The frustration was palpable from the civil engineering sector when it woke up on Friday morning to the news that there would be a hung parliament.
But as we enter a new week of continued political instability – not the strong and stable result prime minister Theresa May had hoped to achieve – where does this leave civil engineers and the projects they are trying to deliver?
There is genuine disappointment that the immediate effect is likely to be a delay in big decisions on infrastructure projects. Yesterday’s (Sunday) reshuffle left many posts, including Chancellor Philip Hammond and Chris Grayling as transport secretary, unchanged and offering projects some continuity. However the medium to long term picture remains uncertain.
Crossrail 2, Swansea Bay Tidal Lagoon, Heathrow, HS2 – everyone behind these projects is itching to get to work.
Tidal Lagoon Power’s Swansea Bay chair and former Atkins chief executive Keith Clarke said on Friday that the Swansea Bay Tidal Lagoon pathfinder project urgently needs a decision on its future from a steady government.
“Our economy can’t carry on with a complete vacuum of decisions.
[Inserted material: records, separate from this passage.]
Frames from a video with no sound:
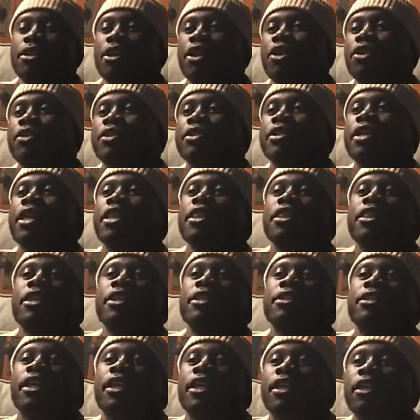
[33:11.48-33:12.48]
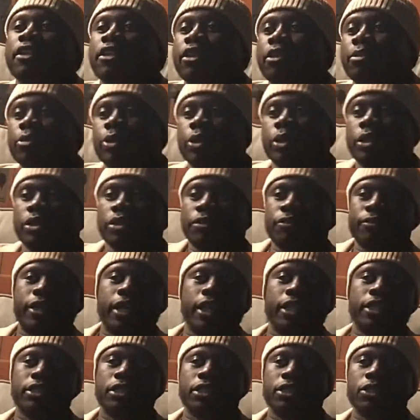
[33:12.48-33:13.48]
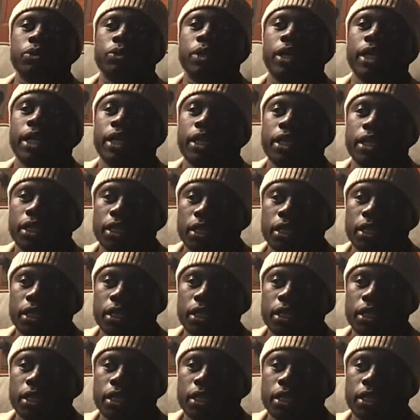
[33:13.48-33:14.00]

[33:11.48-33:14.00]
the other side thinks that their morals and values is right.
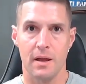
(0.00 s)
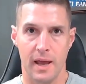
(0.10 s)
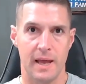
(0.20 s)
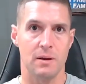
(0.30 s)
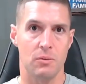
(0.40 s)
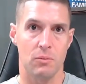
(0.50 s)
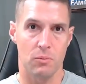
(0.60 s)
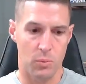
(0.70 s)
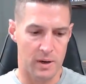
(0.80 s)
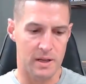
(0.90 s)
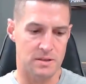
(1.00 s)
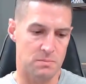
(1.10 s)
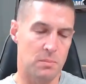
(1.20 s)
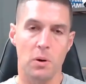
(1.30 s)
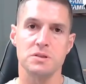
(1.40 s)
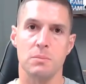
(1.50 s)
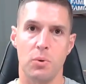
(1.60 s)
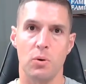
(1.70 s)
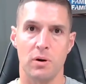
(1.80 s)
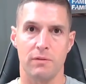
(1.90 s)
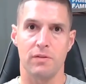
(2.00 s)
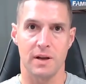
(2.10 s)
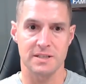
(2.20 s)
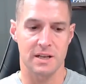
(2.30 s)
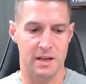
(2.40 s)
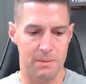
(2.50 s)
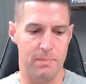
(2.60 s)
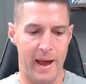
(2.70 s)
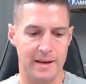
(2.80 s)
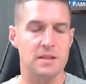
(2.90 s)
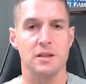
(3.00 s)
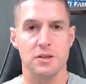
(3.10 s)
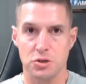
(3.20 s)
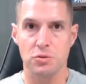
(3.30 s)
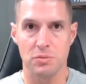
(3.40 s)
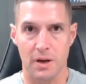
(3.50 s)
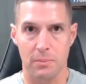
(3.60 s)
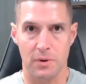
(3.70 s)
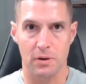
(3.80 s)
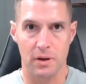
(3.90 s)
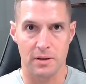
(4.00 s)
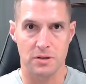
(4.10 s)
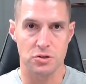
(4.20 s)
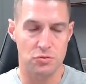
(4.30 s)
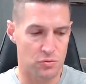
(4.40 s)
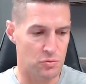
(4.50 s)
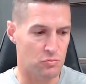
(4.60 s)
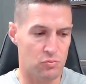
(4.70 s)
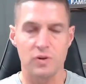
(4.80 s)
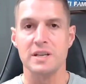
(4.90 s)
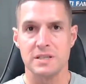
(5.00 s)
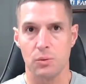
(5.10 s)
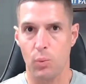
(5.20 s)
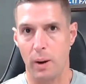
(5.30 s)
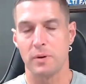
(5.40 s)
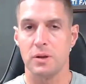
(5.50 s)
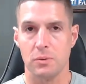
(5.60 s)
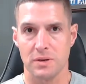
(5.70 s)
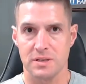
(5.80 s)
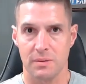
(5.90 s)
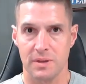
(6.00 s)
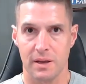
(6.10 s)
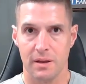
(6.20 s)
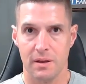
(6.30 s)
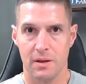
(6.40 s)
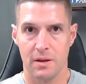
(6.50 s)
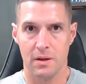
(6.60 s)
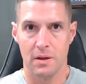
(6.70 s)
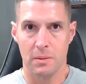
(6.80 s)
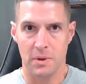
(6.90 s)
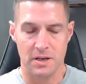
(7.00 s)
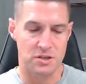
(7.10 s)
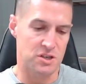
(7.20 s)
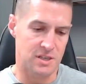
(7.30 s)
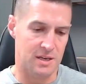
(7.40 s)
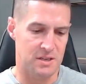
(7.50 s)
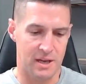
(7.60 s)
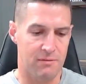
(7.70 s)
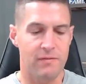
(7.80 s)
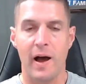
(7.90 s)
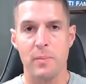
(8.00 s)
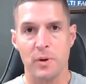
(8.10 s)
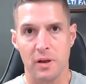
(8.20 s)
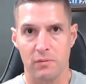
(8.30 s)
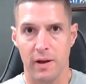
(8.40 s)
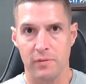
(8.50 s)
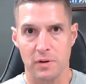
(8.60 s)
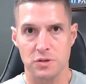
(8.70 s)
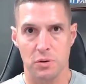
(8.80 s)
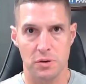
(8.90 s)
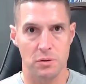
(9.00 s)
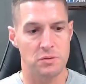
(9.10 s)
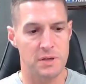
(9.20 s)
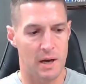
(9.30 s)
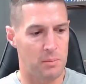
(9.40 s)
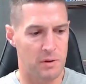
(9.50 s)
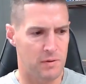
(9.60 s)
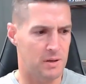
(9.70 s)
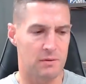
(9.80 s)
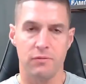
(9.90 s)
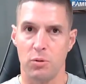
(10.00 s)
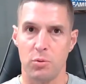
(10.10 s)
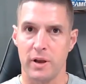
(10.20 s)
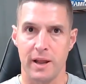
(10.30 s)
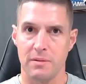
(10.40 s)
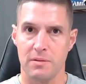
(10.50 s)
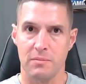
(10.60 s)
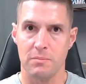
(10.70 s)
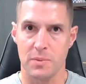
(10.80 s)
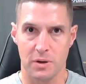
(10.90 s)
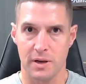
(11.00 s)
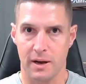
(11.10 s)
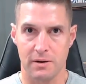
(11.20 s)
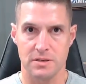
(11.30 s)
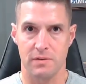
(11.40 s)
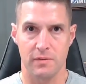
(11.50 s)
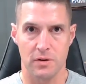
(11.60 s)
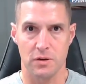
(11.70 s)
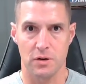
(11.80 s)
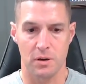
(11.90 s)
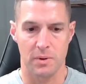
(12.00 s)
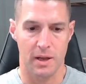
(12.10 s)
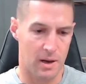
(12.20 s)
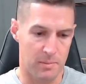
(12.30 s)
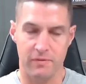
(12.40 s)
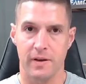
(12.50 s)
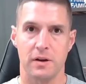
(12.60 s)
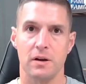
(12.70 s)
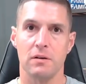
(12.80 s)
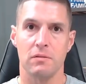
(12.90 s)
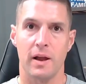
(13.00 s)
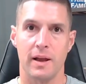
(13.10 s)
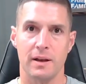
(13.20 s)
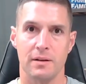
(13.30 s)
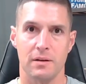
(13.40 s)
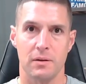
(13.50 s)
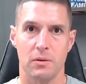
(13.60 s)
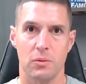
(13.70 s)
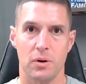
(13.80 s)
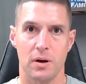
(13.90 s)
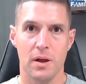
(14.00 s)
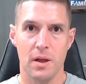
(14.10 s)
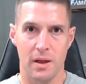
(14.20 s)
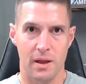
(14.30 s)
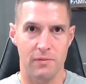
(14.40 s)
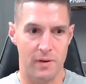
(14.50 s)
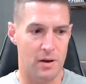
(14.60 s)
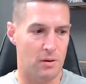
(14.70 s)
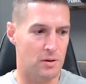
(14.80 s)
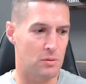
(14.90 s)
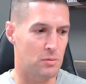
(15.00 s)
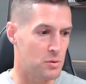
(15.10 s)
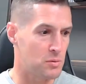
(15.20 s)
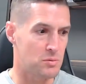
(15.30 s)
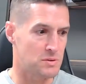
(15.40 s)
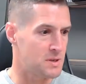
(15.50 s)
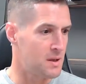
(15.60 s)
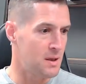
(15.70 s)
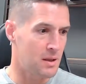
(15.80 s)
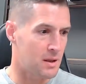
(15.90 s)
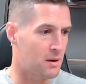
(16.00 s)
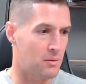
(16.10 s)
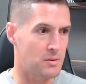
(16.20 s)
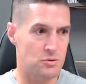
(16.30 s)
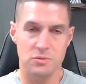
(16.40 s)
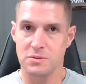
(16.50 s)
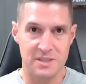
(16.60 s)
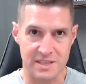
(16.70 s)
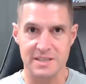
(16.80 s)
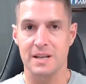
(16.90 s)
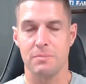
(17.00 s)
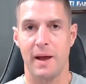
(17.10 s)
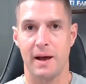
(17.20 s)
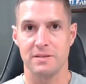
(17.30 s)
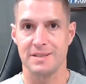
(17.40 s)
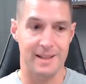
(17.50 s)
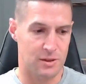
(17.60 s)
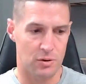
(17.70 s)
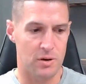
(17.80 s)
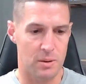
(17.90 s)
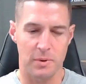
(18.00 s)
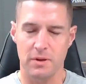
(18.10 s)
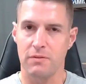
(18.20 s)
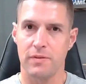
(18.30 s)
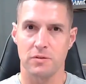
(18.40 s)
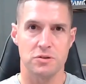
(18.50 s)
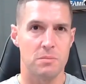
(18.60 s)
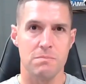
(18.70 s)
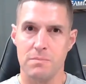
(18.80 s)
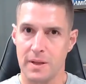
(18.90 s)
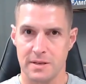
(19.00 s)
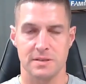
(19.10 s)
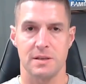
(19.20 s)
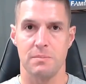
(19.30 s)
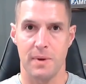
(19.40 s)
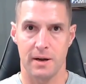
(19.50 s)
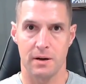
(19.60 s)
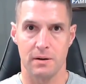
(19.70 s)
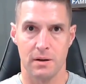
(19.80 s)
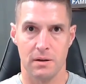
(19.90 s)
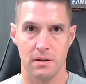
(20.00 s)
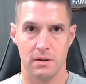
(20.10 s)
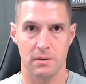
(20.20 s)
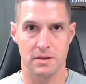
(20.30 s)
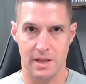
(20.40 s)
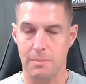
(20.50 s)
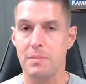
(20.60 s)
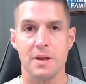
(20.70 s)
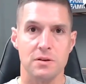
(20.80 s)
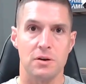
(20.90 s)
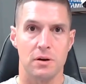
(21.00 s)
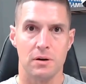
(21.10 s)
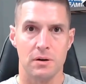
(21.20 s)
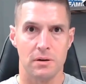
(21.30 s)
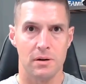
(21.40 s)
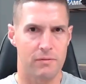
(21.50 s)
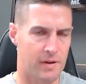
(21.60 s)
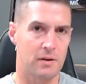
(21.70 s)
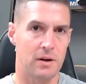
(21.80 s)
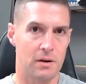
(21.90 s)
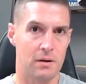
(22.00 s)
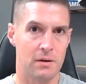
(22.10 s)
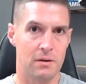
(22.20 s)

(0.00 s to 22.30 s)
And what is most important for us to get back to the true number and the true reason why we're doing something. Because just like you said, 5 million in revenue. So are you telling me if you get the $4.8 million in revenue, you're going to be like, I'm a failure, right? Or if, you lose, you know, 16 pounds, not 30, but you feel tremendously better. Does that mean you're a failure?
We will not be a strong and stable economy: we need government to have policies and get on with it,” he said.
His evident weariness at the latest delay in big infrastructure decisions was echoed in comments from bodies and firms including the Civil Engineering Contractors Association, Aecom and Arup.
“Our most recent member survey showed orders dropping for infrastructure contractors for the first quarter since 2013. A lack of clear leadership in Westminster creates a real risk that this potential future downturn will become entrenched due to an inability to get vital decisions over the line,” said CECA director of external affairs Marie-Claude Hemming.
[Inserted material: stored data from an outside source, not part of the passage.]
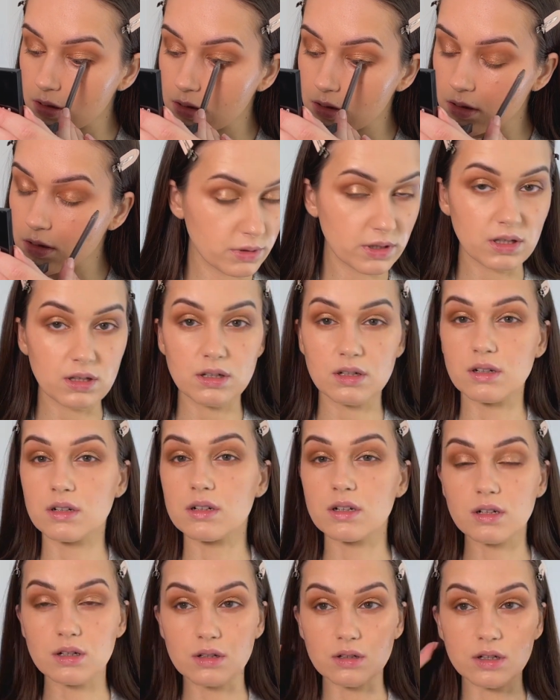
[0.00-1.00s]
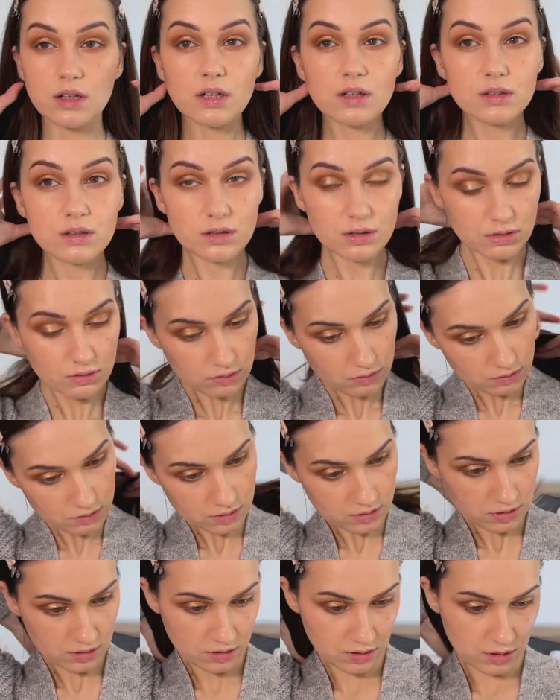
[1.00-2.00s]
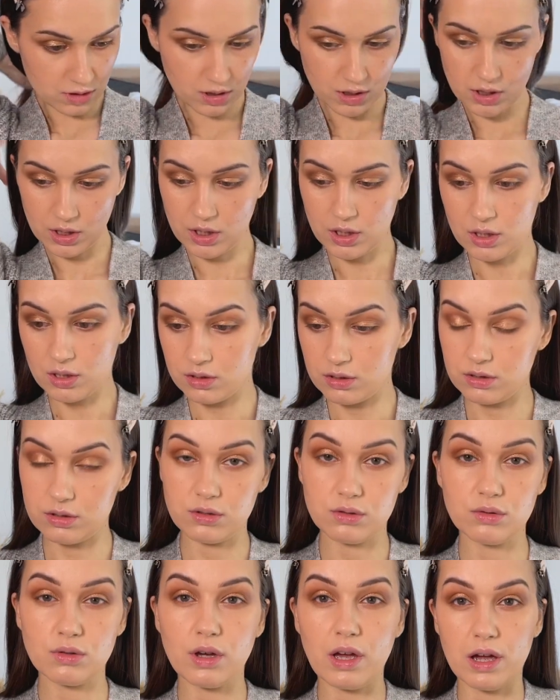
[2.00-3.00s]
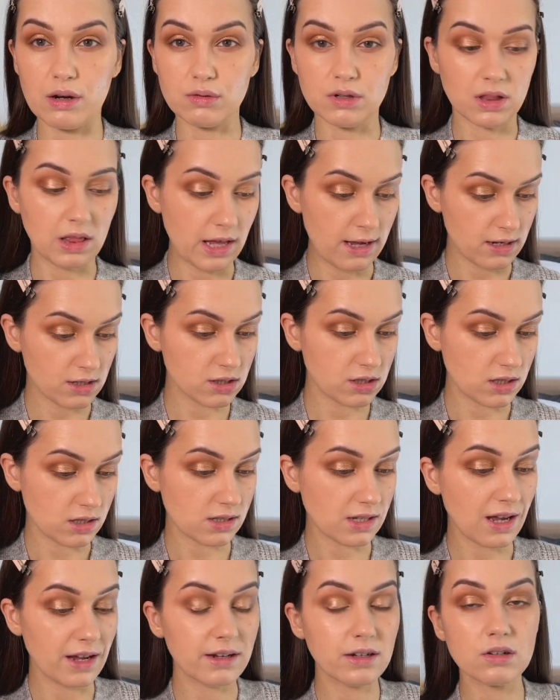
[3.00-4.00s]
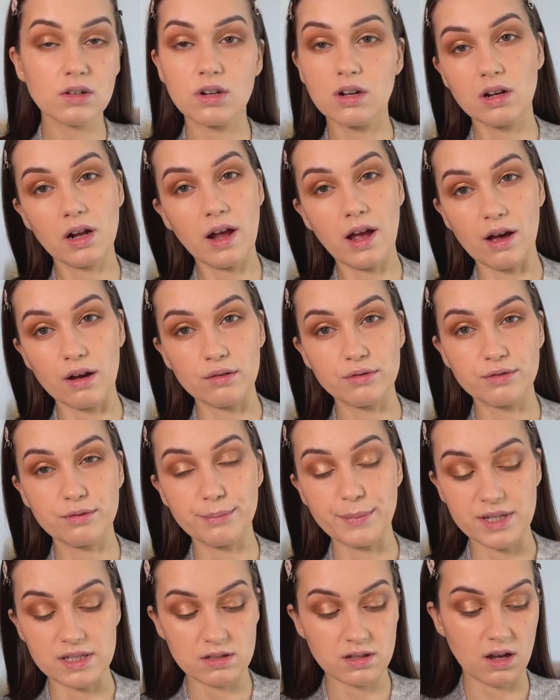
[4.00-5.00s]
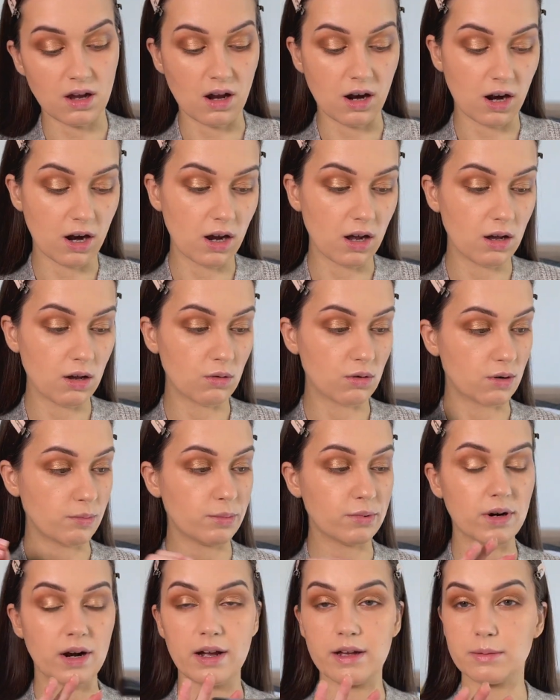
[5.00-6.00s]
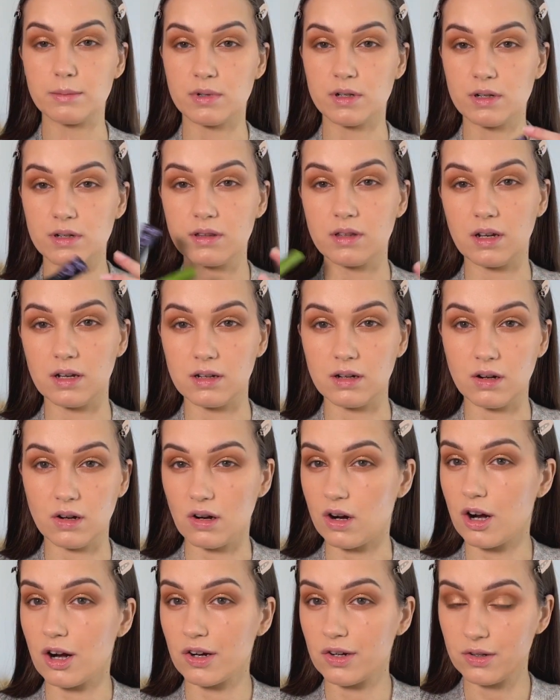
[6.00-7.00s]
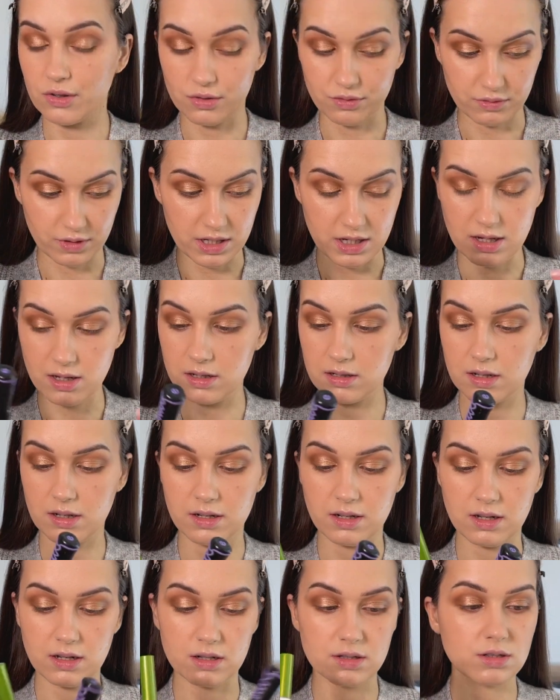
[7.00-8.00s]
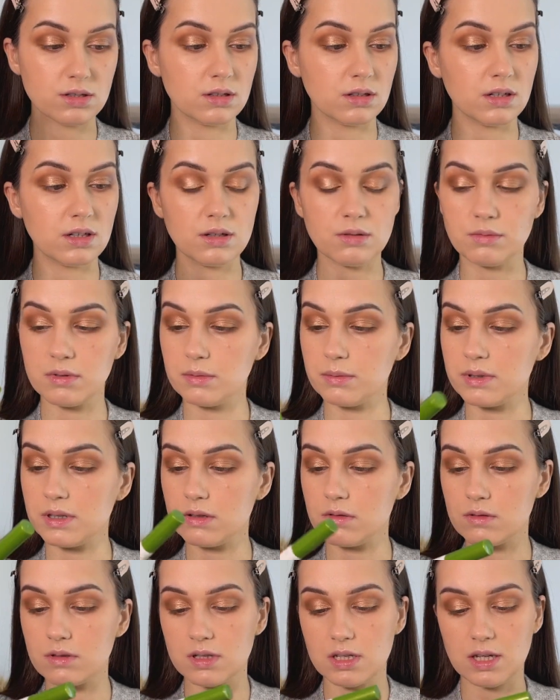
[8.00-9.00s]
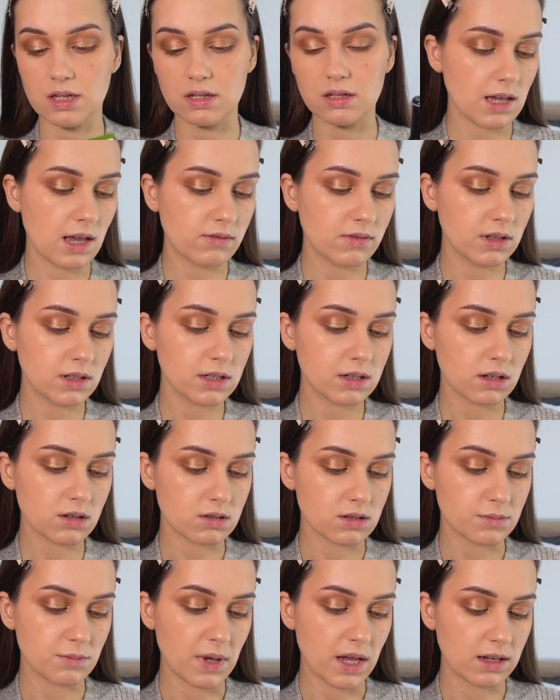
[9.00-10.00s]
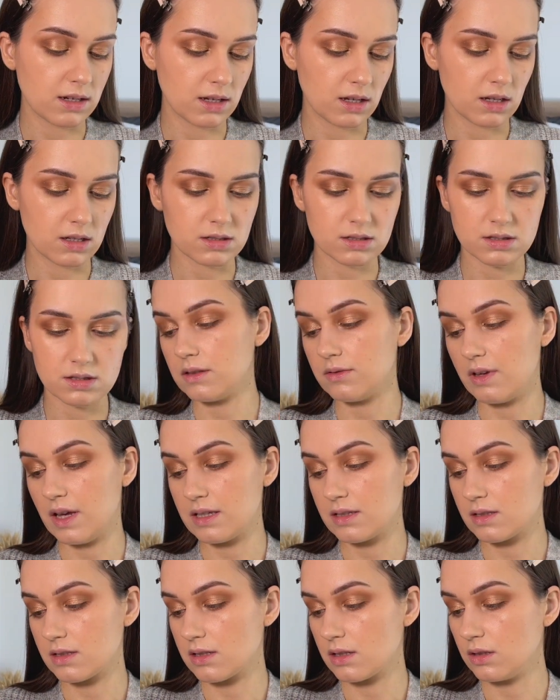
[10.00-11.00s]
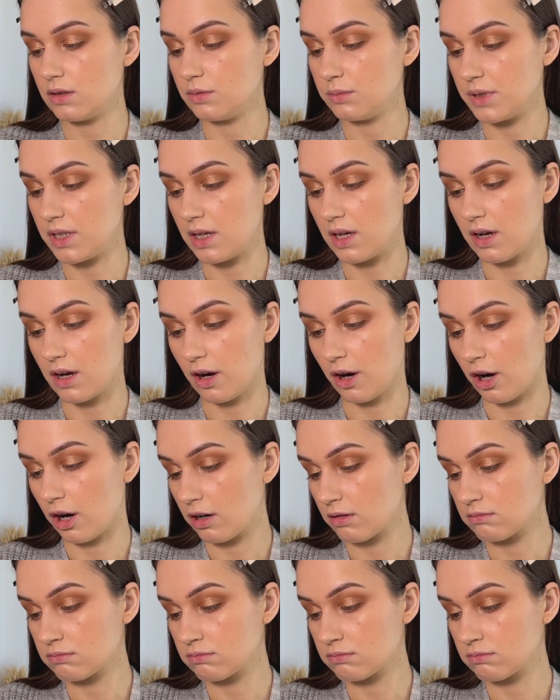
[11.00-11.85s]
We are going to do our lashes. I do not have mascara or primer that are Korean. I actually will be using Evelyn Cosmetics Advanced Lumiere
But almost 72 hours later and the mood is softening, with some positivity towards a longer term benefit for the sector from the election result. There have been significant concerns raised within the industry about a hard Brexit brining on a skills crisis for the sector. Friday’s result could change that.
Arup director Tim Chapman noted that it reduces the risk of a hard Brexit.
KPMG infrastructure director Richard Threlfall pointed out that there is generally a political consensus around the big infrastructure projects.
He said: “I know the consensus view will be to regard a hung Parliament as a bad result, in general and for infrastructure. But given the choice between that and a government hurtling for hard Brexit – or a government trying to turn the clock back to the 1960s – I think personally it is a great outcome which will hopefully moderate some of the more extreme policies set out in manifestos. A bit of delay here and there will be a small price to pay for that.”
It is said a week is a long time in politics, but it is nothing for the engineers who have already been waiting months for project decisions – and will now have to wait even longer.